## Raw data

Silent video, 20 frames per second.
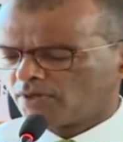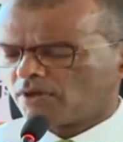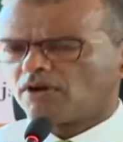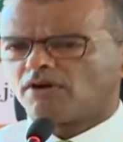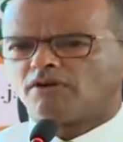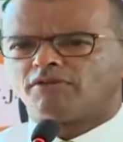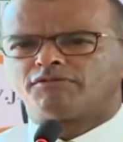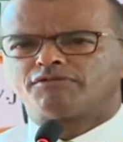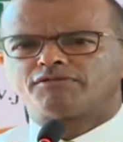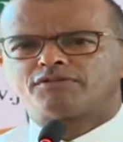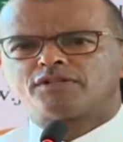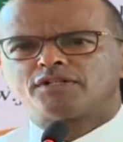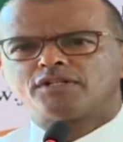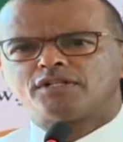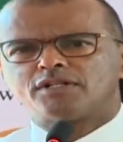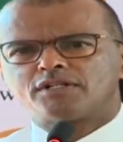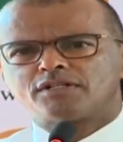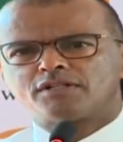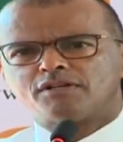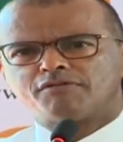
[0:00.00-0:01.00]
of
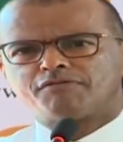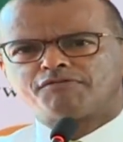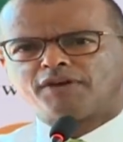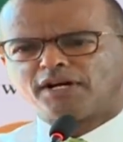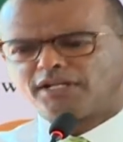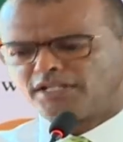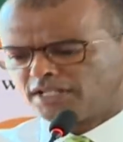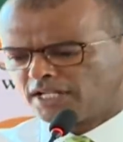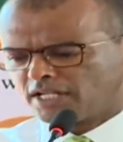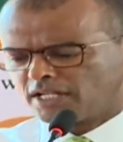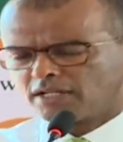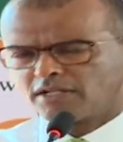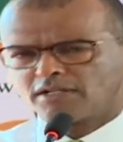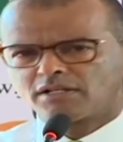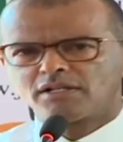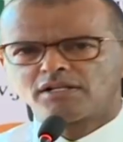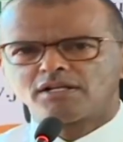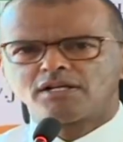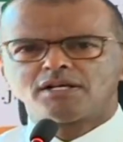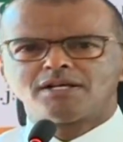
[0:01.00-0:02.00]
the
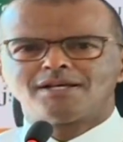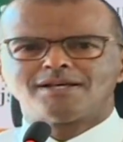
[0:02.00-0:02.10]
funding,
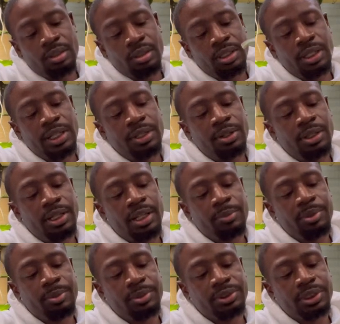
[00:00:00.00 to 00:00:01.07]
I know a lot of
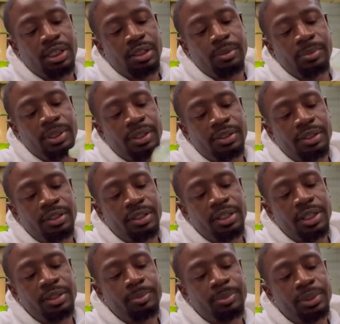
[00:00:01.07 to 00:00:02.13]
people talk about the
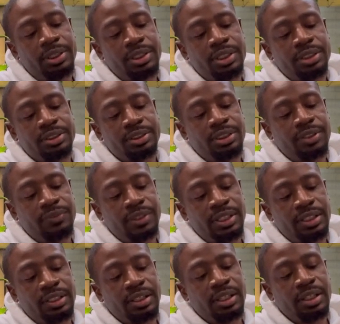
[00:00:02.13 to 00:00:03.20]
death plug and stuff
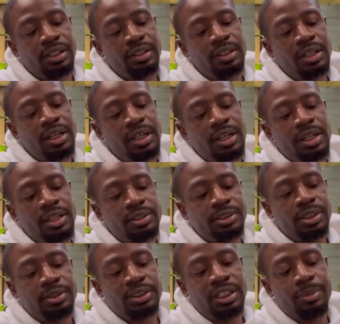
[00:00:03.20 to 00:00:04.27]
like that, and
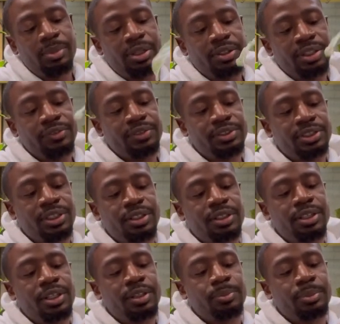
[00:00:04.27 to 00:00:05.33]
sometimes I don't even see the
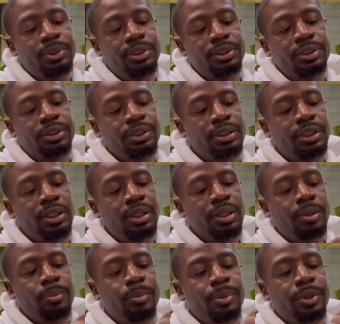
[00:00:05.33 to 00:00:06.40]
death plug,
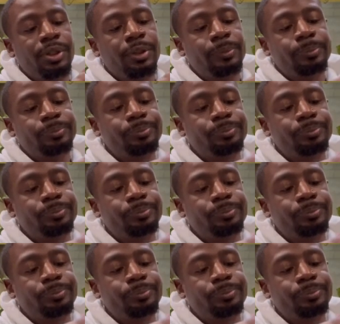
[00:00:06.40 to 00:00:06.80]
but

* * *

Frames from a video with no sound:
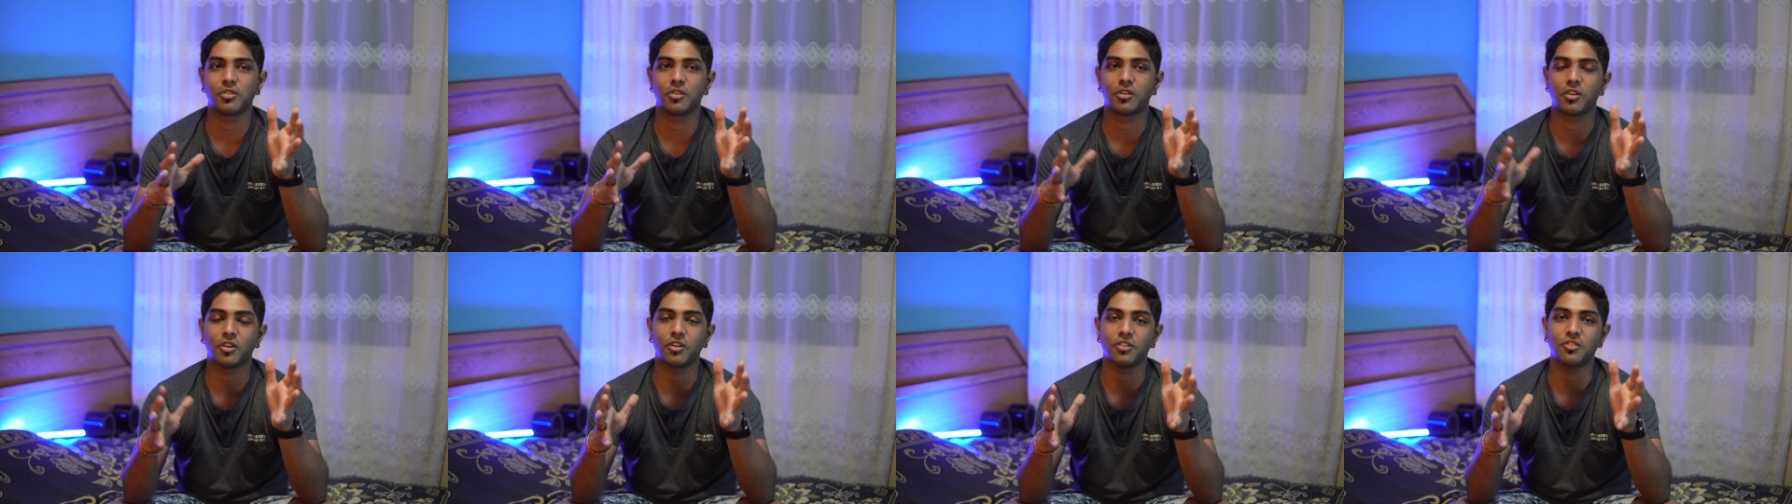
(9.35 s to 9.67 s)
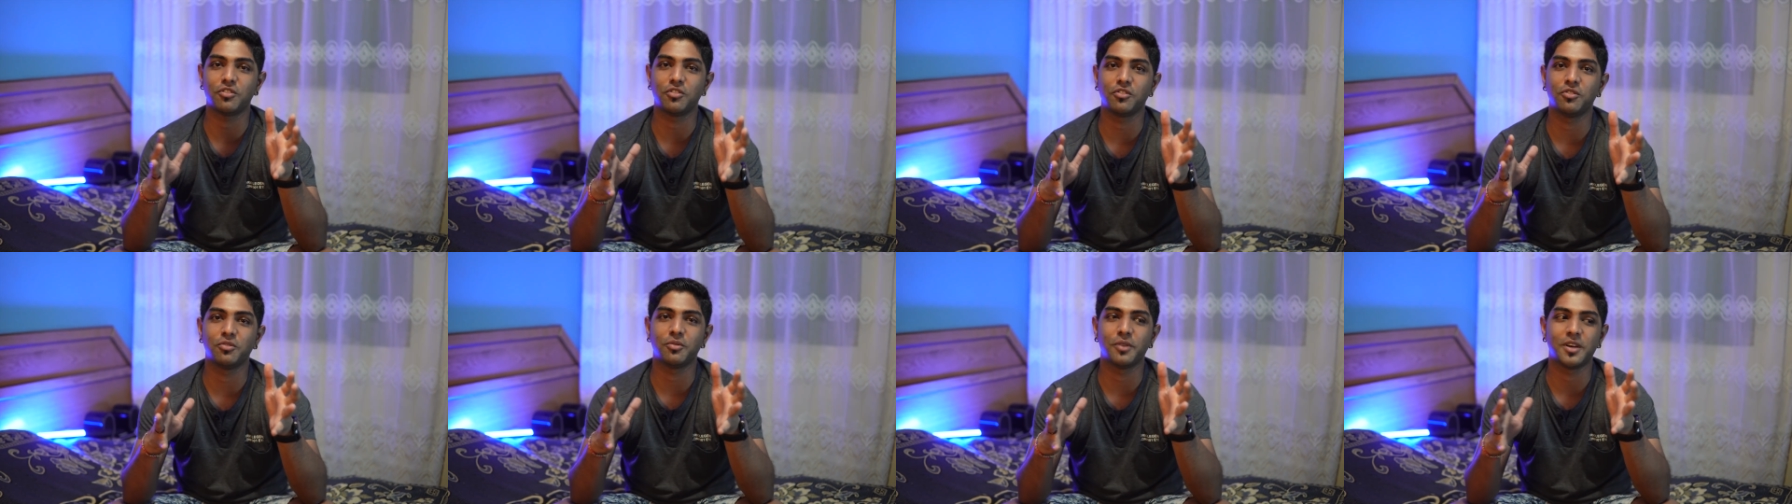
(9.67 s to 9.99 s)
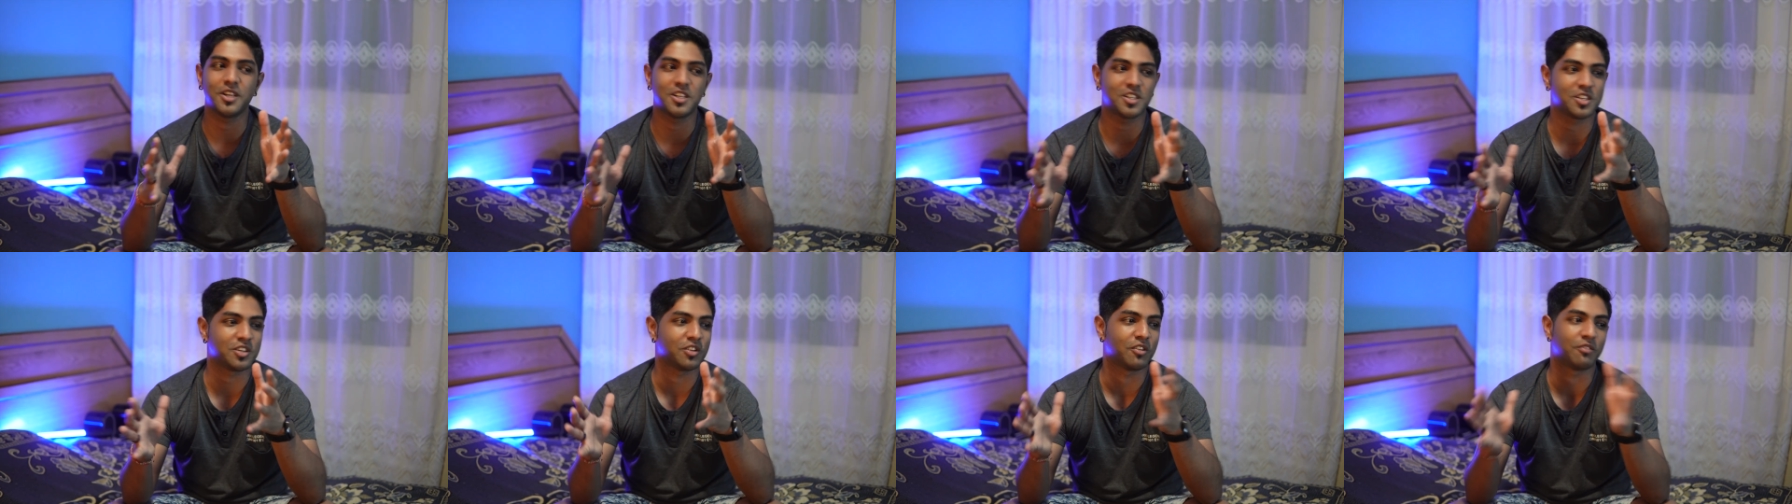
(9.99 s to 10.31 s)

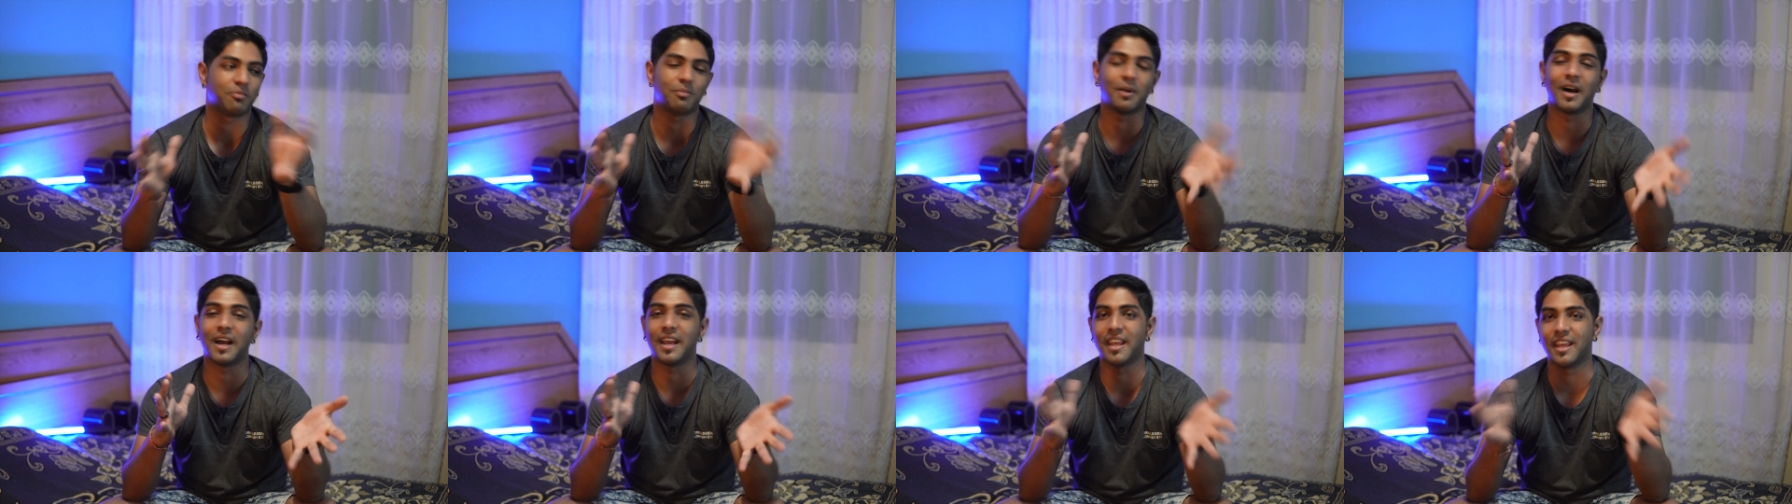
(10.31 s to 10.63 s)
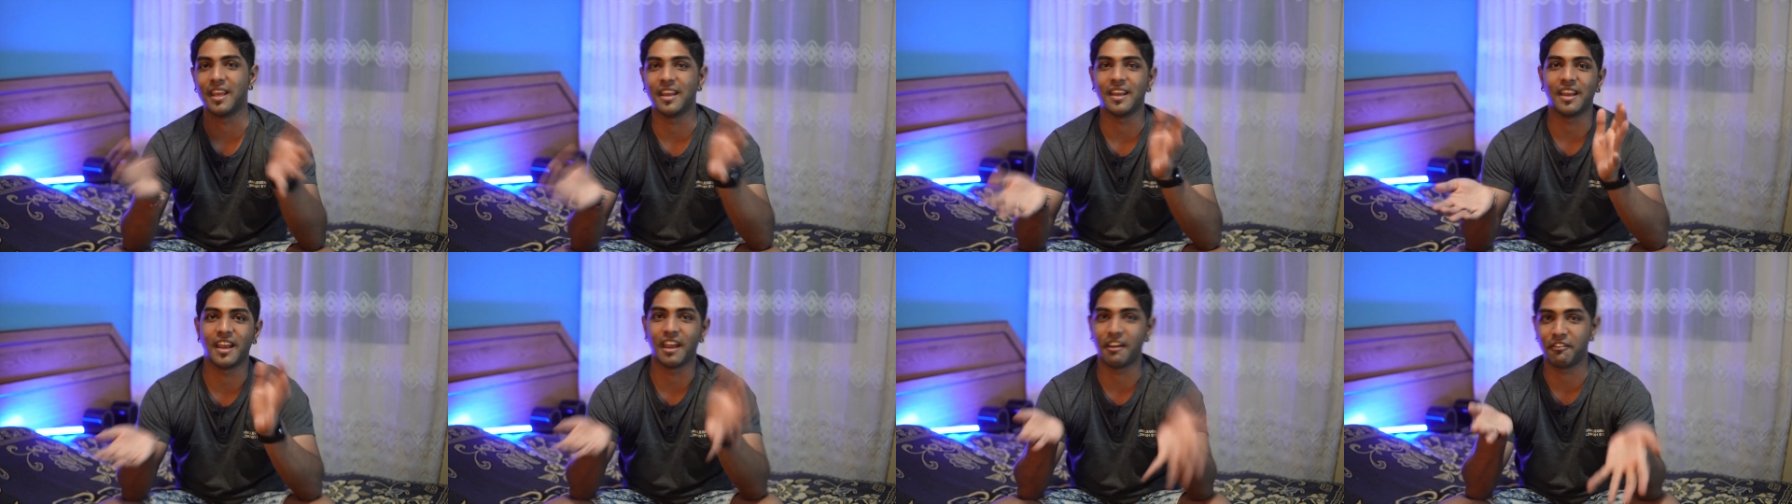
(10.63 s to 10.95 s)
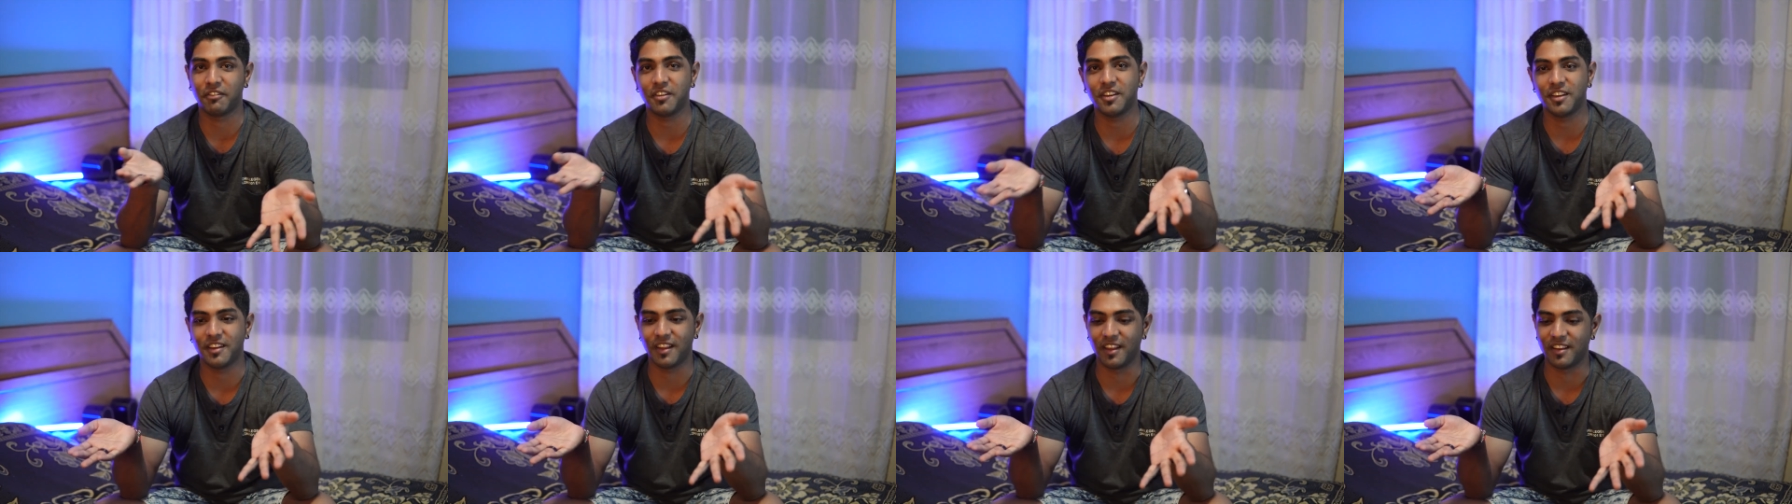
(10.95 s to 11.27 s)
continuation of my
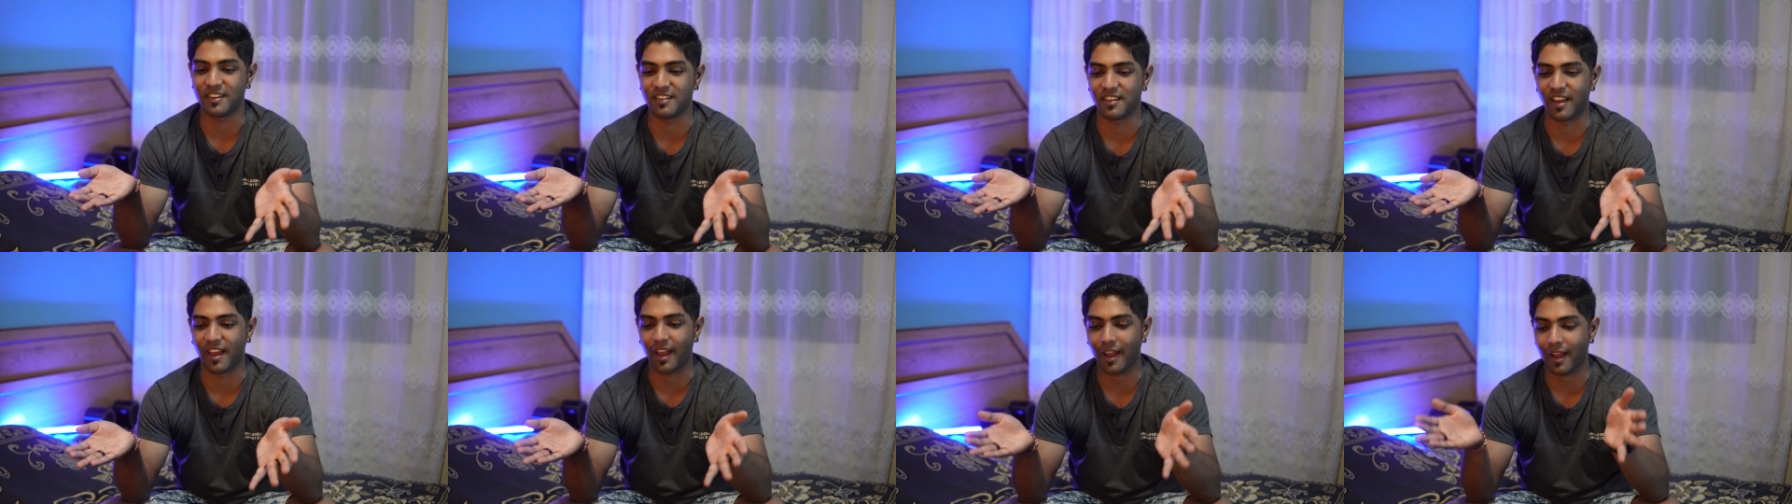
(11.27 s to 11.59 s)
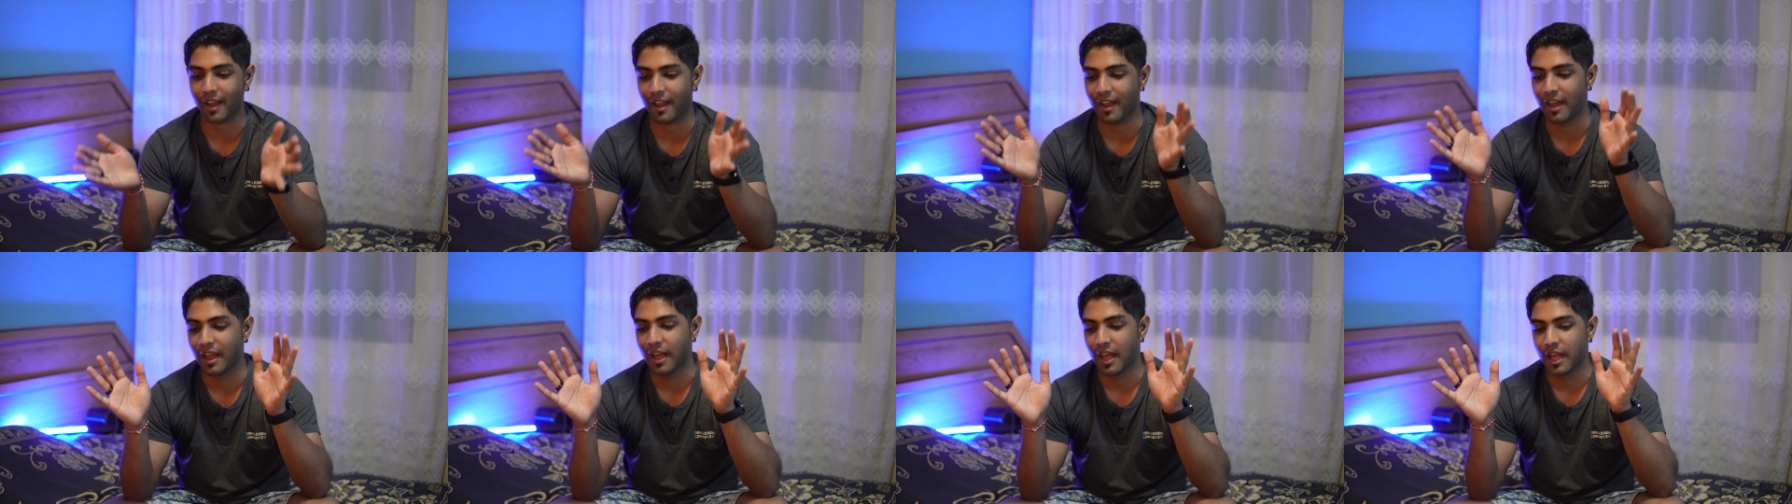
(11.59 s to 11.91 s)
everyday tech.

## Problem to work on
Supply the number of lines above that contain the word "video", and nothing else.

## Task solution
2